Put Away Work; The World Cup Is Here

Good afternoon, world. The World Cup starts today. Let me tell you how serious this business is: I had intended to cancel my cable subscription a month or so ago, till a good friend reminded me about it. He stayed my hand, eager to claim time and money. Imagine: a cable cancellation delayed because of a sporting event.

But that’s not all that will be delayed.  Here are some other notable items due to be placed on the back-burner: my next book; my syllabus preparation for the fall; many meals; the completed readings of items on my to-read list; my child’s cognitive and linguistic development (a distracted parent is never a good thing for an eighteen-month old.)
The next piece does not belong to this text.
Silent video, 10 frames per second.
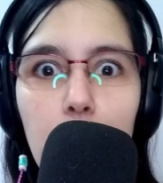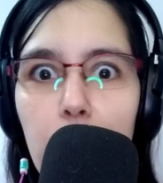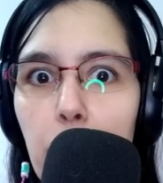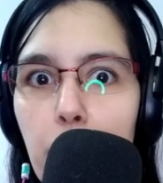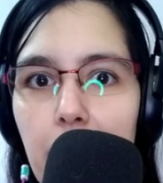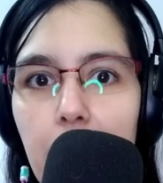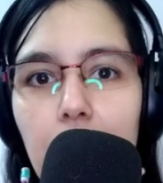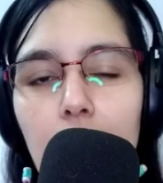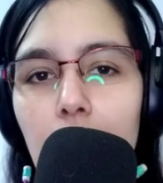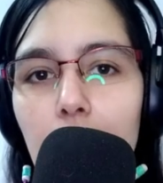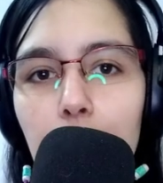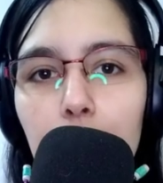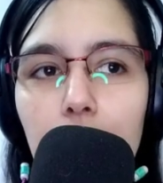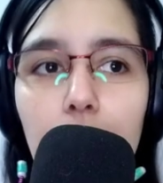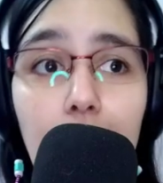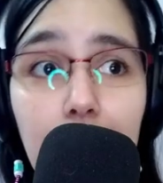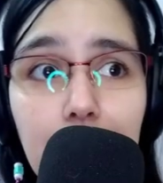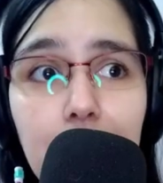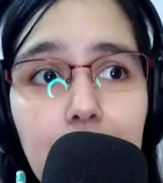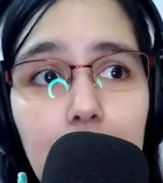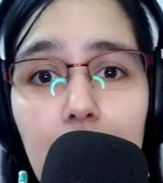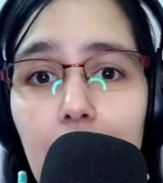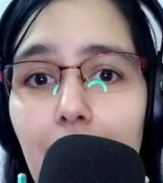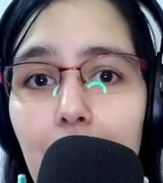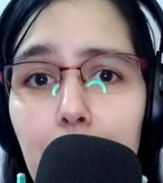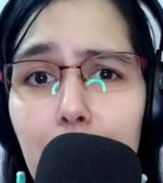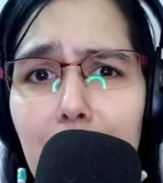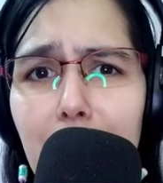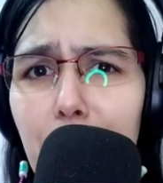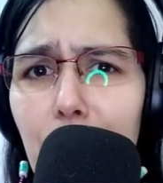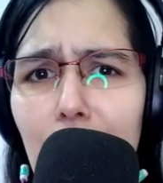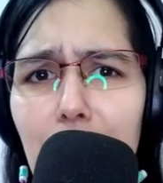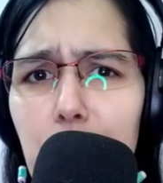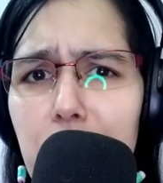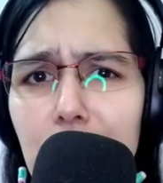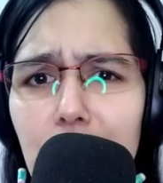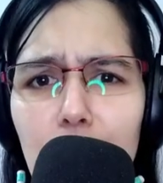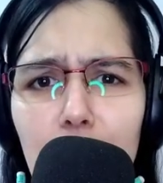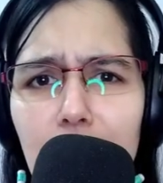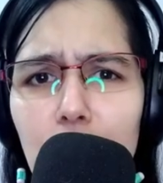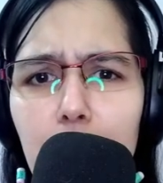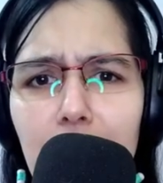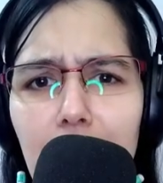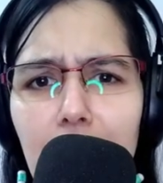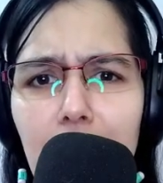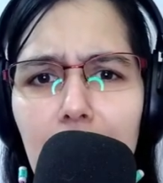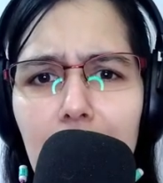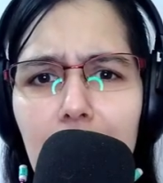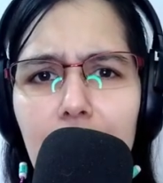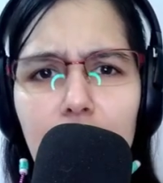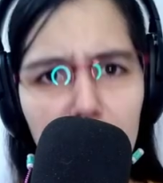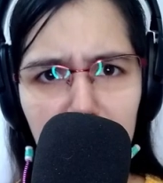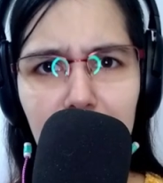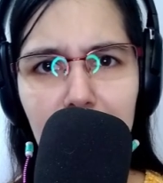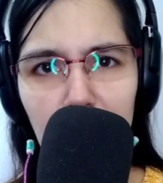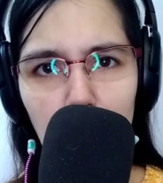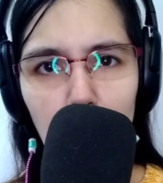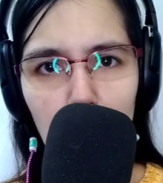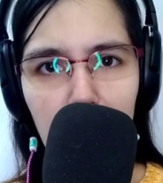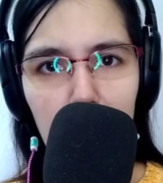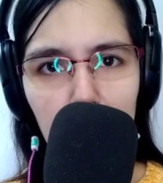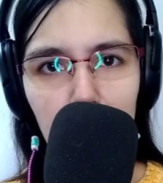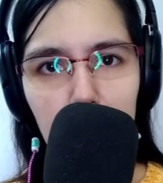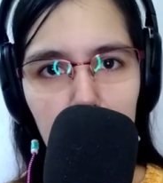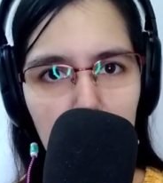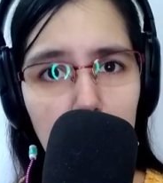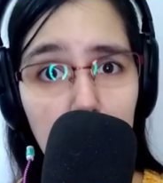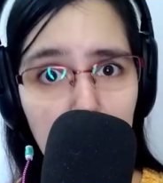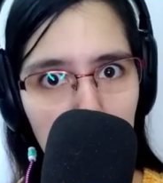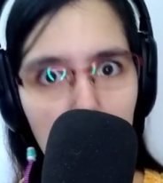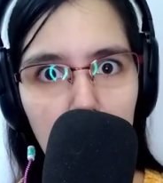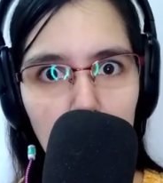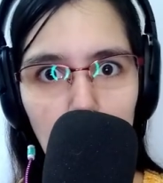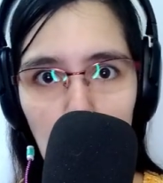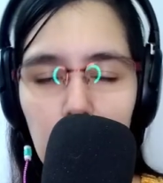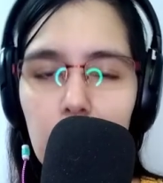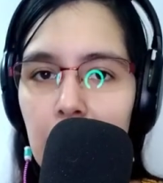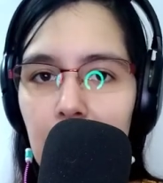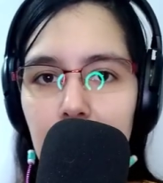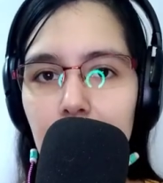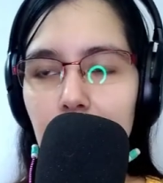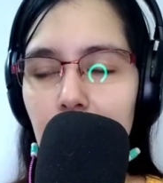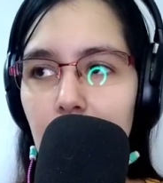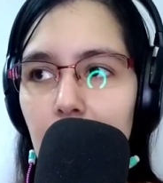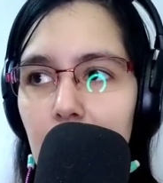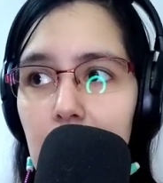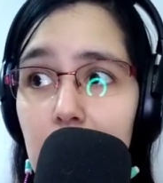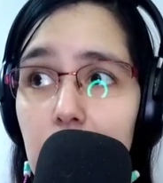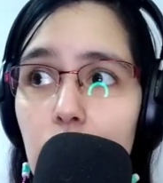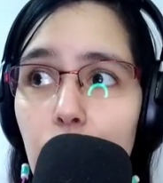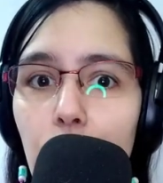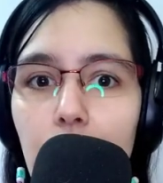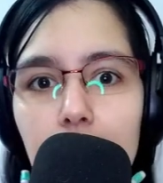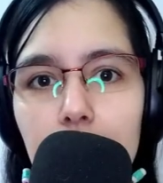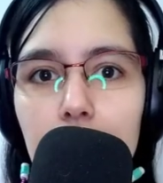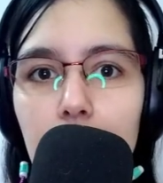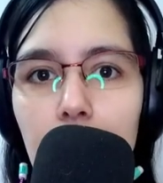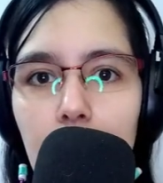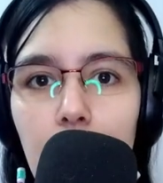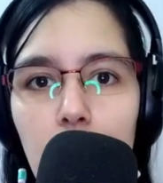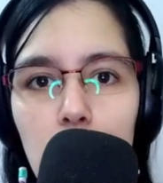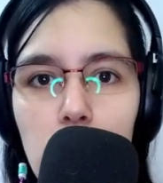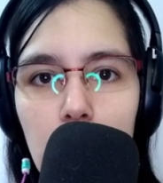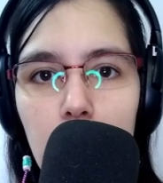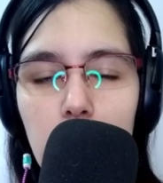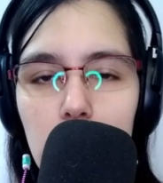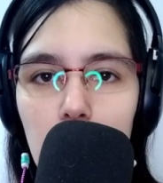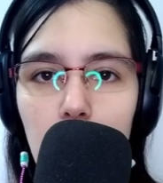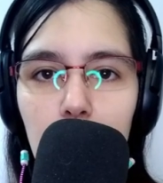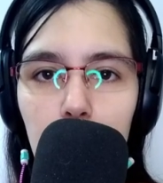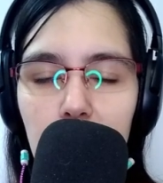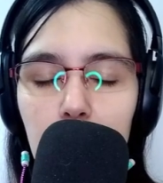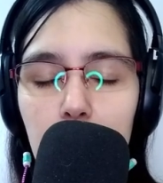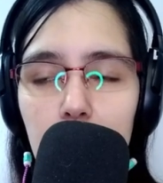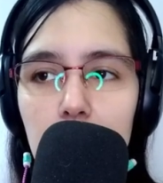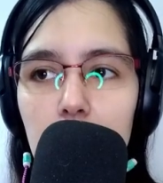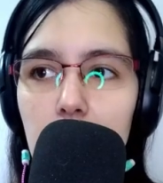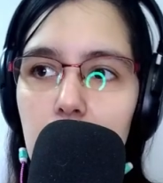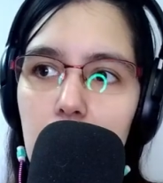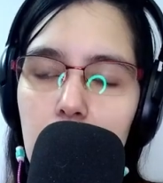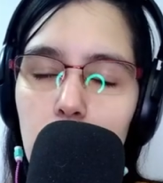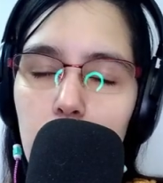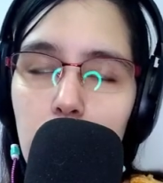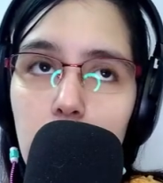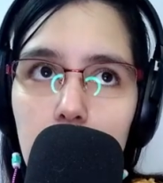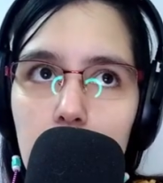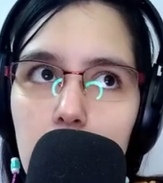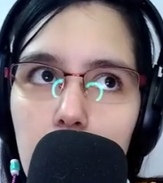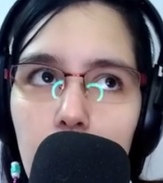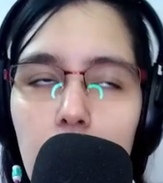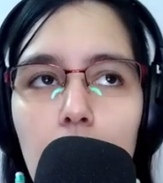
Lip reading: know how many of this random thing, which is going to be not a tutorial, because it's not a tutorial, it's a list of things I usually consider when mixing / recording stuff,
Over the next few weeks, I will root for and against imagined allies and enemies; I will set up alliances with perfect strangers; I will lean on all kinds of stereotypes to bolster my support and disdain for imagined and temporary friends and foes. I will dredge up–only half-facetiously–all manner of historical and political offense to justify my lack of support for some; I will construct–only half-facetiously–innumerable virtues to justify my support for others. I will be easy prey for marketers and makers of sappy YouTube videos; commercials will find plenty of purchase on my heart and soul. I will speak knowledgeably about distant lands; I will reveal too, ignorance aplenty.

The World Cup is the closest thing, I think, we have to a genuine global party. Many bars will be full; much work will be missed; sick days will multiply as a pandemic of imagined afflictions sweeps the land; grandmothers will keel over by the score. It will be possible, on many occasions, to walk into a room full of people whom you will not know from Adam, and find yourself indulging in backslapping bonhomie a few moments later (depending on whether the ball has found the back of the net or merely hit the crossbar.)

Never mind that the World Cup is run by a catastrophically inept and corrupt parent organization; sports fans are ruefully accustomed, by now, to the venality and incompetence of those who administer their beloved obsessions. Their seeming passivity and helplessness, their resigned acceptance, often lends credence to the claim that organized, professional sports is just the latest soporific used by the Man to keep the unruly masses slumbering away, oblivious to the loot and plunder taking place around them.

This year’s World Cup takes place in the shadow of the many protests in Brazil at its associated waste and misdirected expenditure; this resistance is serious business, and might yet cast a pall over the entire proceedings. But only in Brazil, I think. Elsewhere, the familiar charms of this mother of all sporting events will work their usual magic, transforming millions of men, women, and children into obsessives, ready to have their hearts broken or uplifted by the doings of twenty-men kicking around a leather ball on a large field.

Sport is easily scorned, but it’s not so easily ignored.